Data for processing:
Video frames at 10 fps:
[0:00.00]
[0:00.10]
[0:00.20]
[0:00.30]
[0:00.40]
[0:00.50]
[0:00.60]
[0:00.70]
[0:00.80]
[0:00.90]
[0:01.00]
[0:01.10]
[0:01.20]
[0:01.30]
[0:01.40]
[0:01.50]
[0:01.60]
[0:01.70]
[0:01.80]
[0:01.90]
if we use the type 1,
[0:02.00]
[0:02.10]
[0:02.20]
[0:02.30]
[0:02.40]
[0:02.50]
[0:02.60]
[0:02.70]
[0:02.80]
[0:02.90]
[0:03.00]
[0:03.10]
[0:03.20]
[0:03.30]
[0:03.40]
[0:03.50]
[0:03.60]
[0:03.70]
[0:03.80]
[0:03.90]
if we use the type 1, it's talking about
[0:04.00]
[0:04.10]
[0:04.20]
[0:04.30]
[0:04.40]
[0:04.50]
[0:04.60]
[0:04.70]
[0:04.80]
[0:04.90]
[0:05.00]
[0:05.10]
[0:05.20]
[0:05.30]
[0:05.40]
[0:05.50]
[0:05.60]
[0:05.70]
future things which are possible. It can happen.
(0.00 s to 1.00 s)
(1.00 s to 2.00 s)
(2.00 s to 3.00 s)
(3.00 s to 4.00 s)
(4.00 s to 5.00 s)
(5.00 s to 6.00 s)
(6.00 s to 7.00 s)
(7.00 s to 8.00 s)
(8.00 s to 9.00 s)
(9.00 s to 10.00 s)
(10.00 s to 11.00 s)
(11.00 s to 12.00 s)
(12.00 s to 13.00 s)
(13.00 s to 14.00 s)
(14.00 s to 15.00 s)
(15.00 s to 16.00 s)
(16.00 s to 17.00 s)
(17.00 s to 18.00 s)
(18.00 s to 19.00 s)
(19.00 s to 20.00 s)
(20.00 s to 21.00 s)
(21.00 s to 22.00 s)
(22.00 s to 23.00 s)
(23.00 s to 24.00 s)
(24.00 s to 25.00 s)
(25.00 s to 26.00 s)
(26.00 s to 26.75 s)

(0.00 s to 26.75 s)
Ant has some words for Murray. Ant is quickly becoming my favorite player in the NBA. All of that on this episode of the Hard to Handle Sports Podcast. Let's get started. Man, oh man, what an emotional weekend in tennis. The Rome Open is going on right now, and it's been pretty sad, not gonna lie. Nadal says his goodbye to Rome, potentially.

What is expected: Copy out the data above, word for word.

Final answer:
Video frames at 10 fps:
[0:00.00]
[0:00.10]
[0:00.20]
[0:00.30]
[0:00.40]
[0:00.50]
[0:00.60]
[0:00.70]
[0:00.80]
[0:00.90]
[0:01.00]
[0:01.10]
[0:01.20]
[0:01.30]
[0:01.40]
[0:01.50]
[0:01.60]
[0:01.70]
[0:01.80]
[0:01.90]
if we use the type 1,
[0:02.00]
[0:02.10]
[0:02.20]
[0:02.30]
[0:02.40]
[0:02.50]
[0:02.60]
[0:02.70]
[0:02.80]
[0:02.90]
[0:03.00]
[0:03.10]
[0:03.20]
[0:03.30]
[0:03.40]
[0:03.50]
[0:03.60]
[0:03.70]
[0:03.80]
[0:03.90]
if we use the type 1, it's talking about
[0:04.00]
[0:04.10]
[0:04.20]
[0:04.30]
[0:04.40]
[0:04.50]
[0:04.60]
[0:04.70]
[0:04.80]
[0:04.90]
[0:05.00]
[0:05.10]
[0:05.20]
[0:05.30]
[0:05.40]
[0:05.50]
[0:05.60]
[0:05.70]
future things which are possible. It can happen.
(0.00 s to 1.00 s)
(1.00 s to 2.00 s)
(2.00 s to 3.00 s)
(3.00 s to 4.00 s)
(4.00 s to 5.00 s)
(5.00 s to 6.00 s)
(6.00 s to 7.00 s)
(7.00 s to 8.00 s)
(8.00 s to 9.00 s)
(9.00 s to 10.00 s)
(10.00 s to 11.00 s)
(11.00 s to 12.00 s)
(12.00 s to 13.00 s)
(13.00 s to 14.00 s)
(14.00 s to 15.00 s)
(15.00 s to 16.00 s)
(16.00 s to 17.00 s)
(17.00 s to 18.00 s)
(18.00 s to 19.00 s)
(19.00 s to 20.00 s)
(20.00 s to 21.00 s)
(21.00 s to 22.00 s)
(22.00 s to 23.00 s)
(23.00 s to 24.00 s)
(24.00 s to 25.00 s)
(25.00 s to 26.00 s)
(26.00 s to 26.75 s)

(0.00 s to 26.75 s)
Ant has some words for Murray. Ant is quickly becoming my favorite player in the NBA. All of that on this episode of the Hard to Handle Sports Podcast. Let's get started. Man, oh man, what an emotional weekend in tennis. The Rome Open is going on right now, and it's been pretty sad, not gonna lie. Nadal says his goodbye to Rome, potentially.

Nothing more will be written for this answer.